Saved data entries
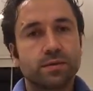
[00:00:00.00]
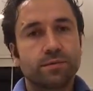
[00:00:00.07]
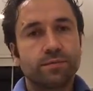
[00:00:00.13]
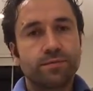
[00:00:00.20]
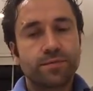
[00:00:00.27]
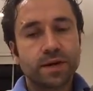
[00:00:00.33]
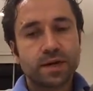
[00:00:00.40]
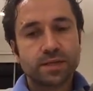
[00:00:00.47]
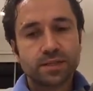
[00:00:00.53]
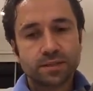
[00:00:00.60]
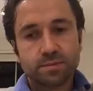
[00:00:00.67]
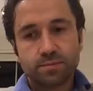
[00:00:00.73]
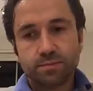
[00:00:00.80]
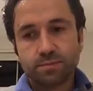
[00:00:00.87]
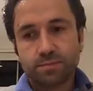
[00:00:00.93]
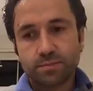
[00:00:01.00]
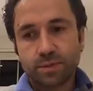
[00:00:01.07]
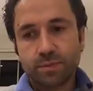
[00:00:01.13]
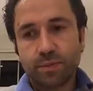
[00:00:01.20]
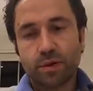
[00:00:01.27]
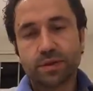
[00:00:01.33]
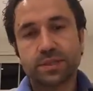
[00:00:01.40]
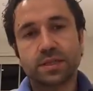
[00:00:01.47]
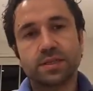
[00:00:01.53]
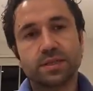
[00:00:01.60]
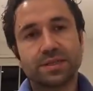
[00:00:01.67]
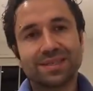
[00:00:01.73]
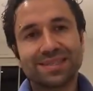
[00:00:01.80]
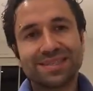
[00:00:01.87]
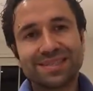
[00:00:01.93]
First deposit,
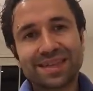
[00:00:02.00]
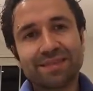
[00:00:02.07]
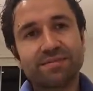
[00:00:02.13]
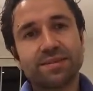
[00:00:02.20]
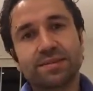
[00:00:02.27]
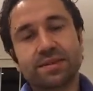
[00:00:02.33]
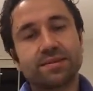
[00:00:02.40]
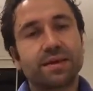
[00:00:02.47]
seventy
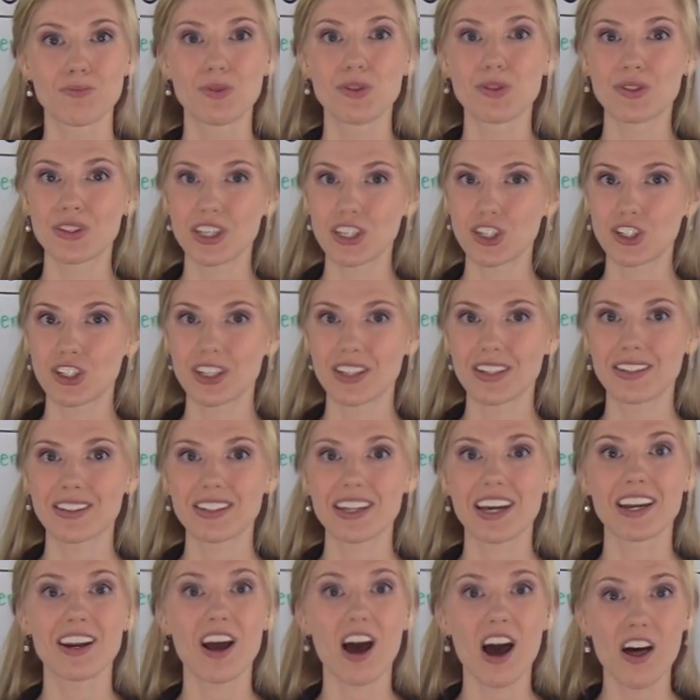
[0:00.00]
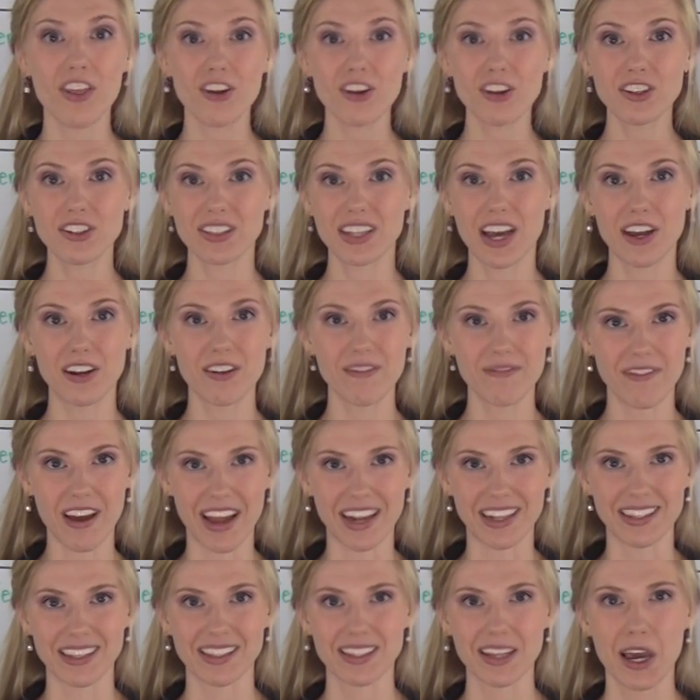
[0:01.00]
musicians, and other sound
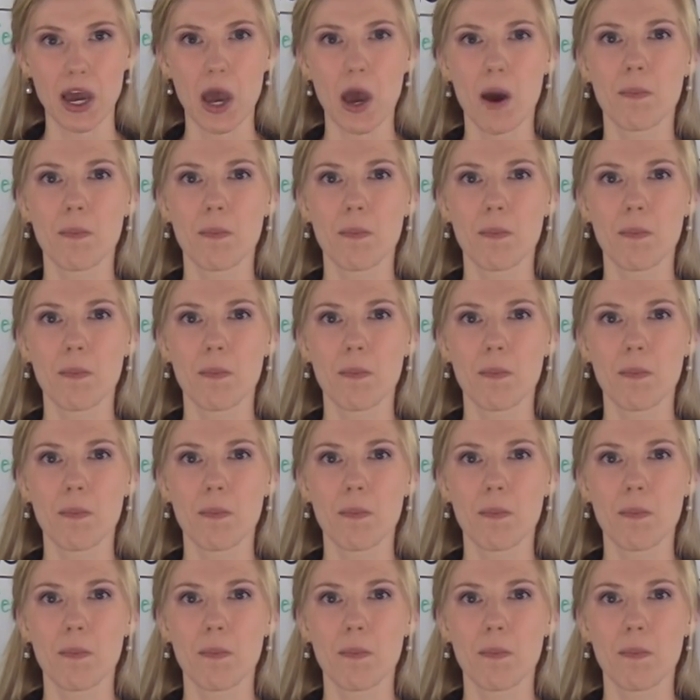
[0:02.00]
events.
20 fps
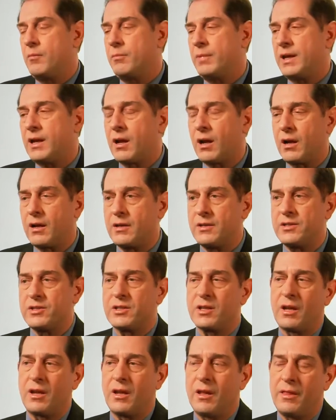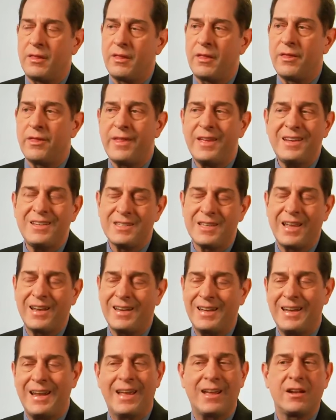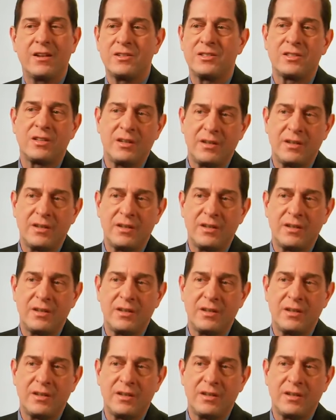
because the things that get us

▶ **GOAL OF THE EXERCISE**
Leave the pictures aside and transcribe only the lines from the one holding "[00:00:02.00]" through the final line of the records above.

▶ **SOLUTION**
[00:00:02.00]
[00:00:02.07]
[00:00:02.13]
[00:00:02.20]
[00:00:02.27]
[00:00:02.33]
[00:00:02.40]
[00:00:02.47]
seventy
[0:00.00]
[0:01.00]
musicians, and other sound
[0:02.00]
events.
20 fps
because the things that get us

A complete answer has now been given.